=== Section Start ===

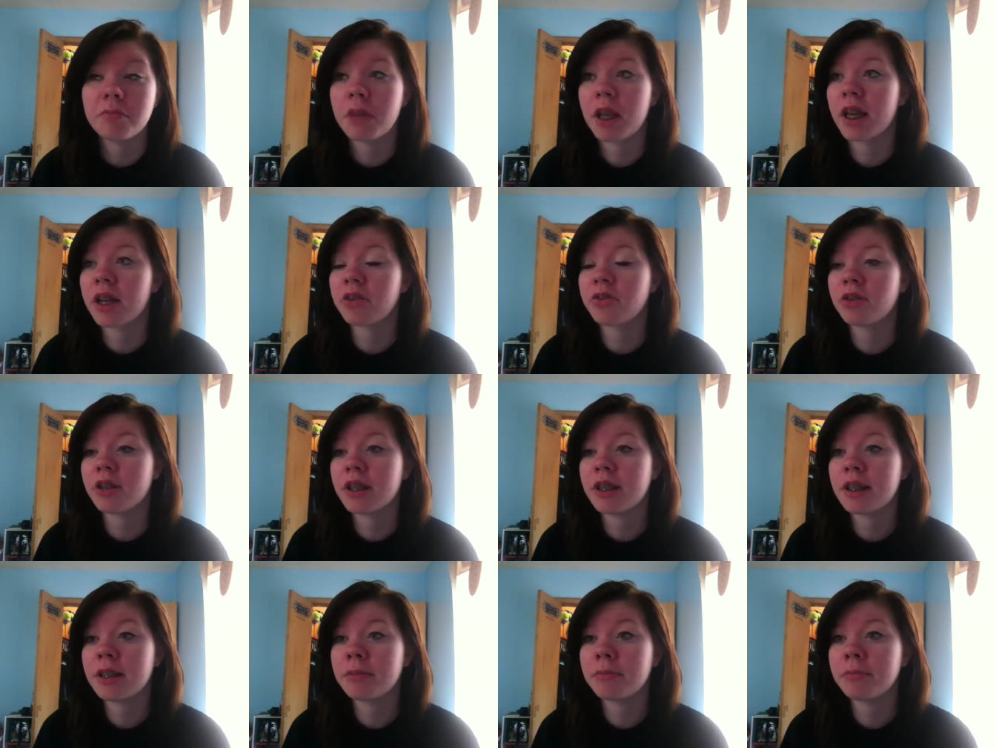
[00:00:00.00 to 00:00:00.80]

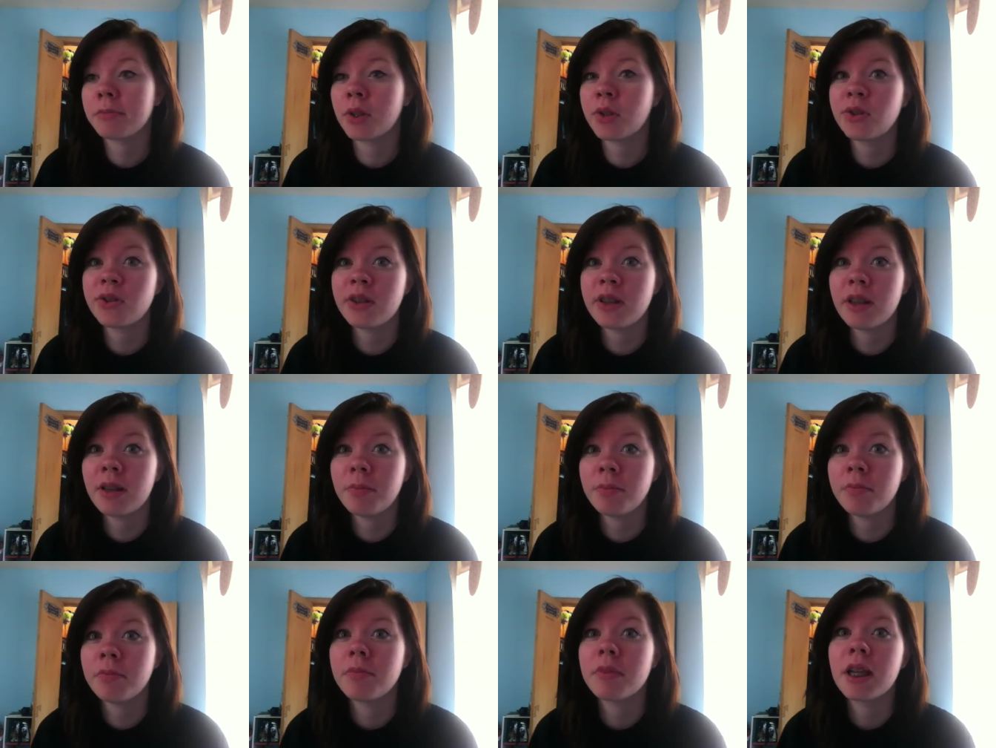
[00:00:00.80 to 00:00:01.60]
actually, most of
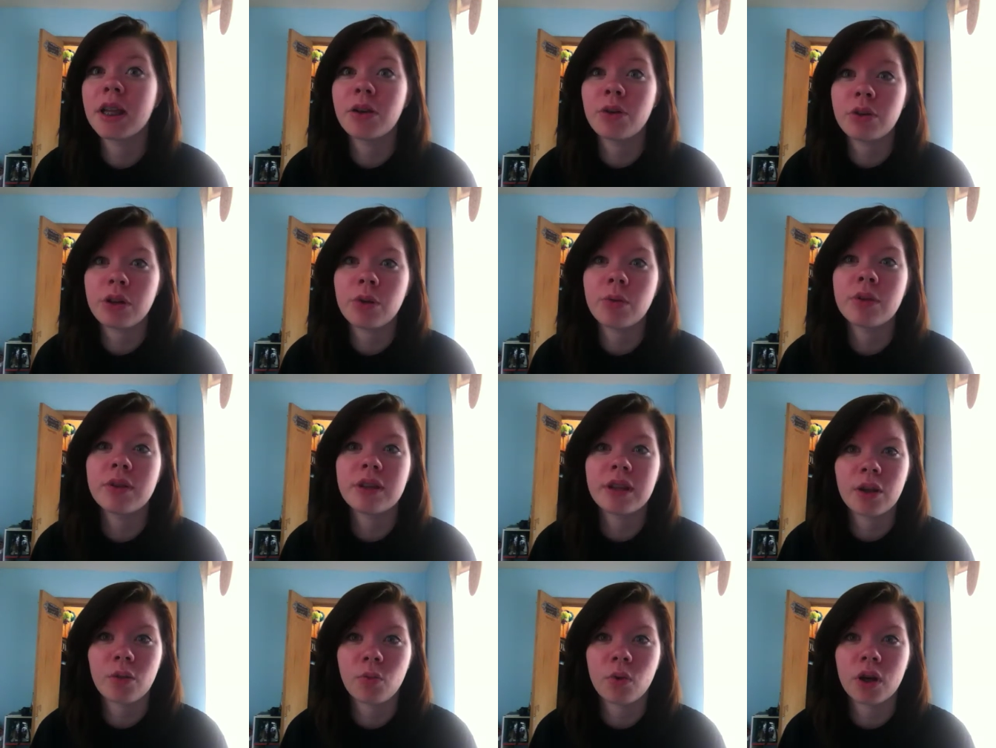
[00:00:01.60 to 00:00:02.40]
them, they don't know what
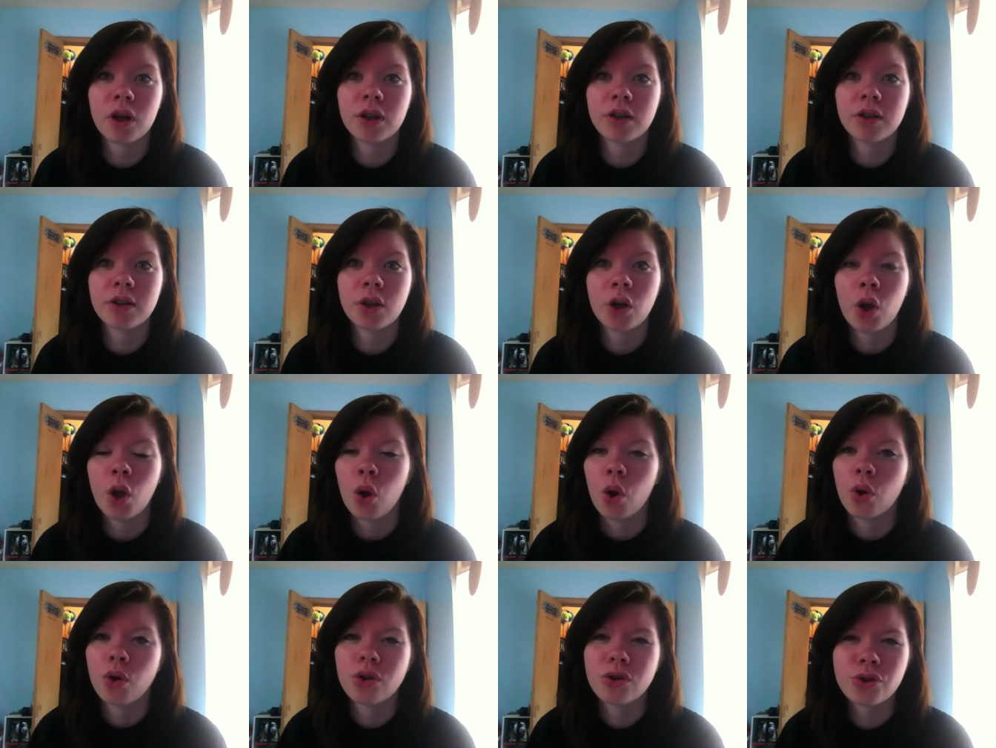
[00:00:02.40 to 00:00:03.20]
they want,
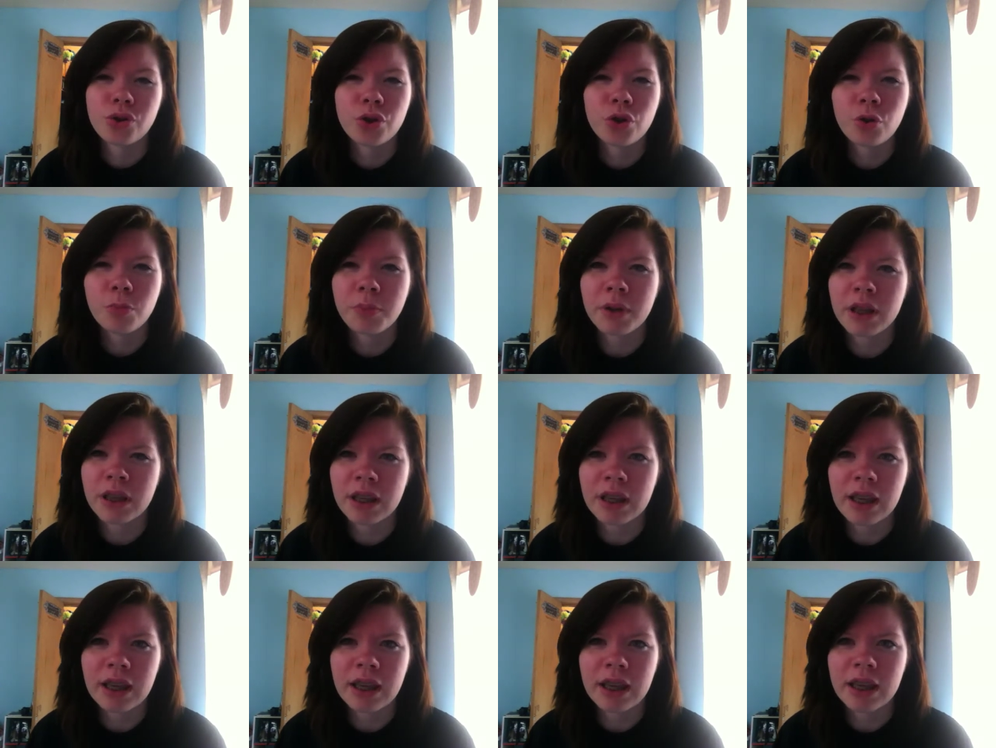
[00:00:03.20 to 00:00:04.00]
or they're too
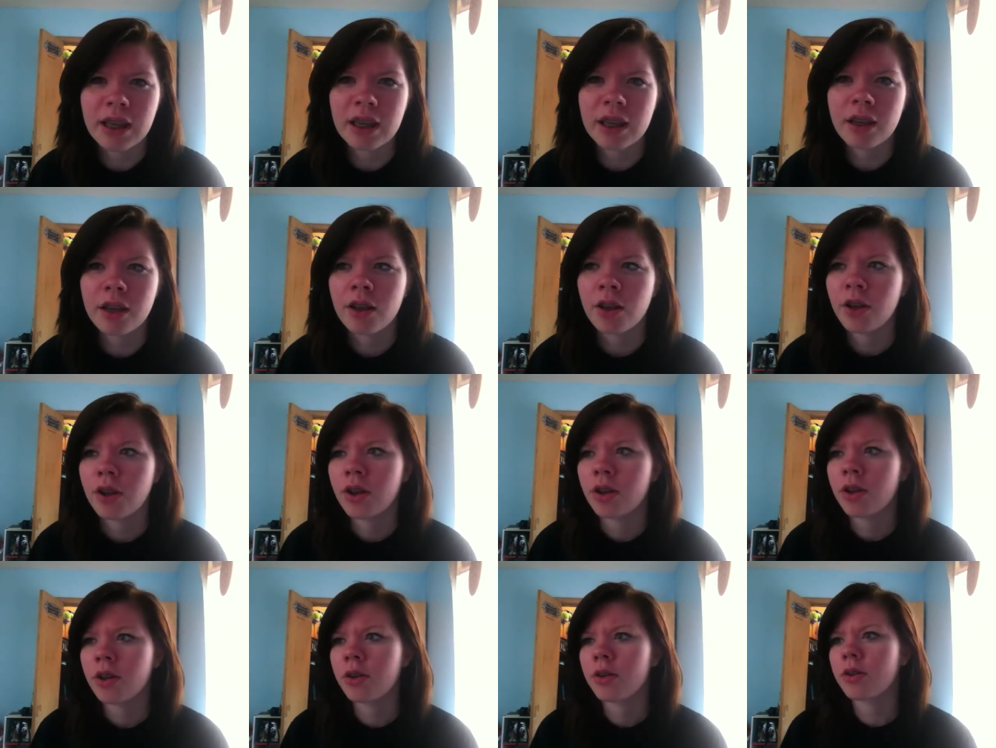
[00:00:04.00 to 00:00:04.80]
picky,
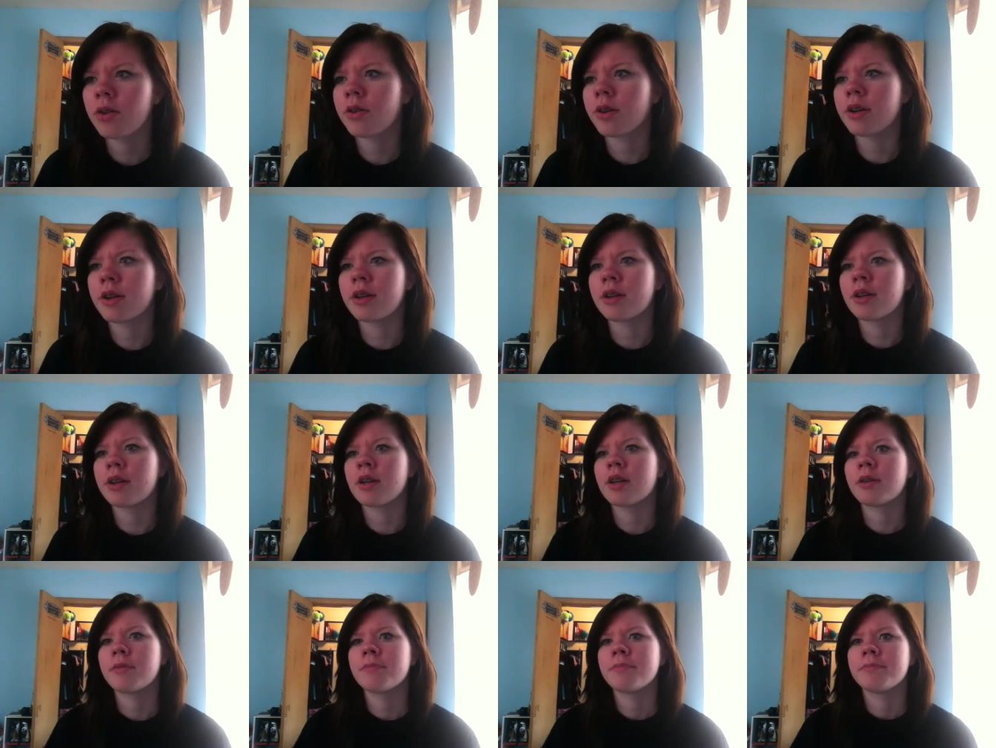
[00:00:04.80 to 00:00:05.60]

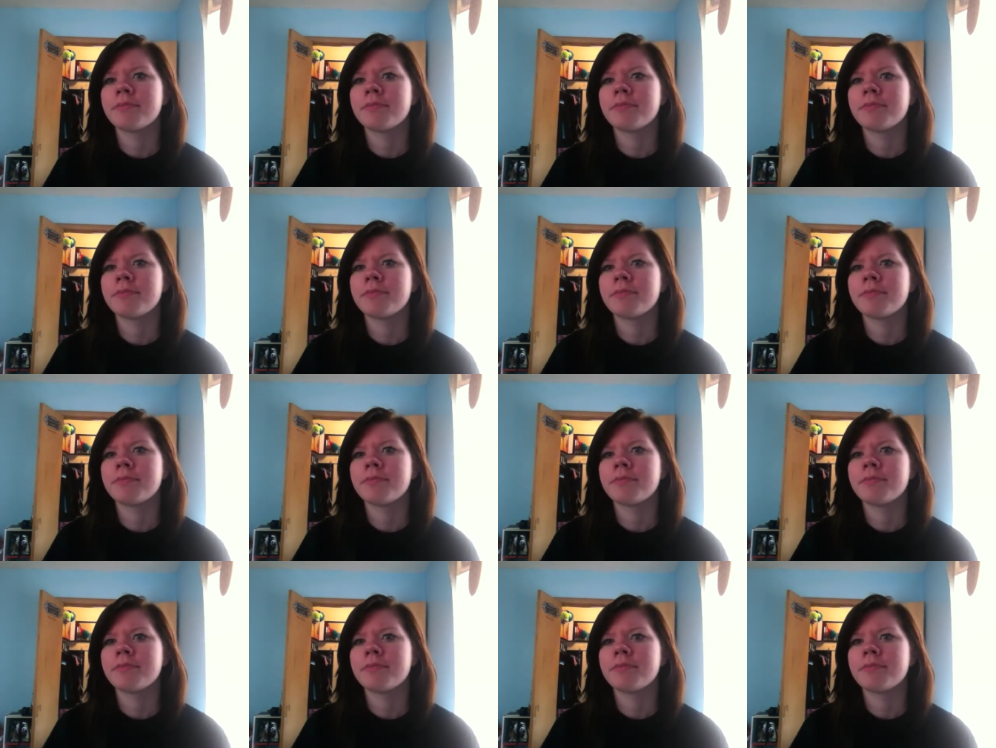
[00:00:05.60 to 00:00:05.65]
or,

=== Section End ===

:: WORK TO BE COMPLETED ::
Exactly restate the lines from the one holding "[00:00:03.20 to 00:00:04.00]" to the final line of the records above, including both and excluding pictures.

:: RESULT ::
[00:00:03.20 to 00:00:04.00]
or they're too
[00:00:04.00 to 00:00:04.80]
picky,
[00:00:04.80 to 00:00:05.60]

[00:00:05.60 to 00:00:05.65]
or,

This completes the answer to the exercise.